Juristas hubo que comenzaron a pensar que el policía que corría a cobrar el impuesto a los encontradizos: palabra ésta que pronto entró en el código con prestancia de término legal, incurría, por ese solo hecho, en el pago del impuesto que pretendía cobrar, porque, al unirse a los encontradizos y trabar conversación con ellos, él se hacía también el encontradizo, y entonces debía cobrarse a sí mismo el impuesto o exponerse a que se lo dedujeran del sueldo; otros alegaban que, aun siendo así, ese cobro debía correr por cuenta de la cuenta de gastos de representación.
El impuesto de encuentro, por otra parte, resultaba incontrolable cuando los encontradizos se encontraban a puerta cerrada, pero se decidió que ese cobro devenía esencial si se quería evitar que el nuevo impuesto incurriese en el mayor de los ridículos en que puede caer impuesto alguno: incobrabilidad. Alguien sugirió convertirlo en un tanto anual fijo a todos los contribuyentes, a modo de “licencía de encuentro”, sin la cual sería ilegal incluso encontrarse por puro azar, pero la cosa cobró aspectos de inusitado esperpento cuando Hacienda alegó que, si bien el monarca estaba exento de impuestos, y podía, en consecuencia, encontrar gratis a quien fuese, no sucedía lo mismo con los que le encontraban a él, porque ésos tenían que pagar. ¿Y qué decir del teatro, las salas de conferencias, las boites?; el actor, animador o conferenciante que se dirigía a un público numeroso, el cual, luego, sellaba ese encuentro con sus aplausos, tenía, automáticamente, que pagar el impuesto multiplicado por el número de asistentes, y éstos, a su vez, pagarían por su encuentro con el mencionado conferenciante, actor o animador.

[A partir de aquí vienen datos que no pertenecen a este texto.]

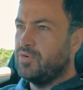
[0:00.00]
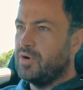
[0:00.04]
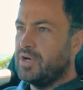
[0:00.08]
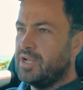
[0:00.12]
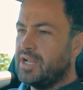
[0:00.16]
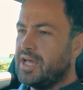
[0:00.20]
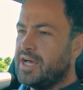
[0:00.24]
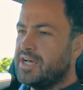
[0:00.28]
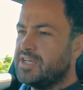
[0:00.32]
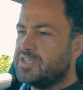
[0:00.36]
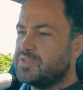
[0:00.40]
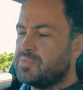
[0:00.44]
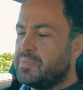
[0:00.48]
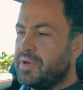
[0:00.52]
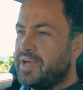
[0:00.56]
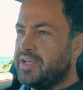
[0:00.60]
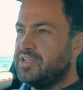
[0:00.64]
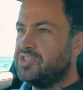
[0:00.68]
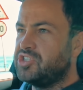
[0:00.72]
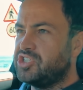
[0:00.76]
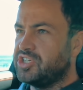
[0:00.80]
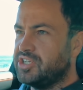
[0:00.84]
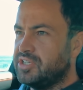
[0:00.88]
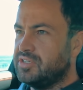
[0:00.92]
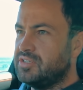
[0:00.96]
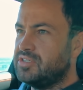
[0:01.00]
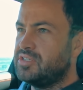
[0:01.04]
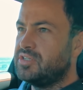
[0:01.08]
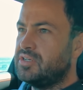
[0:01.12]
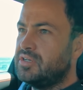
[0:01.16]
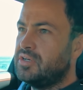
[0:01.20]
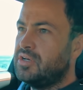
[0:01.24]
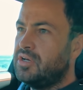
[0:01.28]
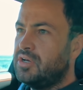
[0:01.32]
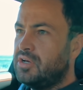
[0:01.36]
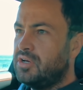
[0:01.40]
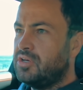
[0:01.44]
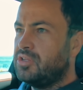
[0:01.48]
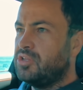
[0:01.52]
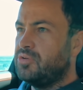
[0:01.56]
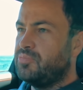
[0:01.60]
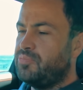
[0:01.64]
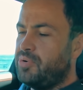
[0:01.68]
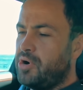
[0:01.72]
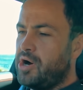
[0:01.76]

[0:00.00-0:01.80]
Well, as mentioned, the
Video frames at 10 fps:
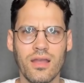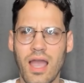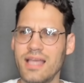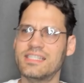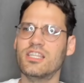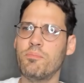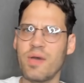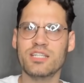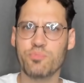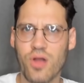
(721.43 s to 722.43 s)
Is it the
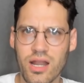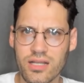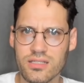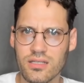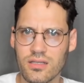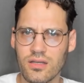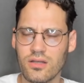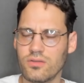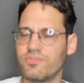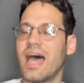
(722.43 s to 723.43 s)
best product?
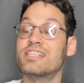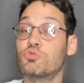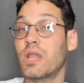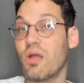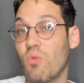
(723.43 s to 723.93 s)
That's what I want. I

Prosperaron mucho los que dieron en llamarse “asesores fiscales de encuentros”, que asesoraban por teléfono, y creció la complejidad en torno a quién pagaba cuánto y de qué fondos: fondo de reptiles, cuenta de gastos, propio bolsillo, y también en torno a si ese dinero había de serles abonado anticipadamente a ciertos paganos por la empresa o incluso por la persona cuyo encuentro era la causa de su pago, llegando los bizantinismos a tales extremos que el gobierno optó por cambiar radicalmente el impuesto, cobrándolo en concepto de soledad: pagaría un tanto fijo el que pasase un día entero sin encontrarse con nadie, excepto, naturalmente, si era en razón de penitencia, enfermedad contagiosa o incomunicación carcelaria, porque en tales casos se aplicaría una módica cantidad en concepto de “Soledad Forzosa”. Y todo esto ocurrió siendo rey de las Españas Su Majestad don Diego Primero y Ultimo de Trastámara.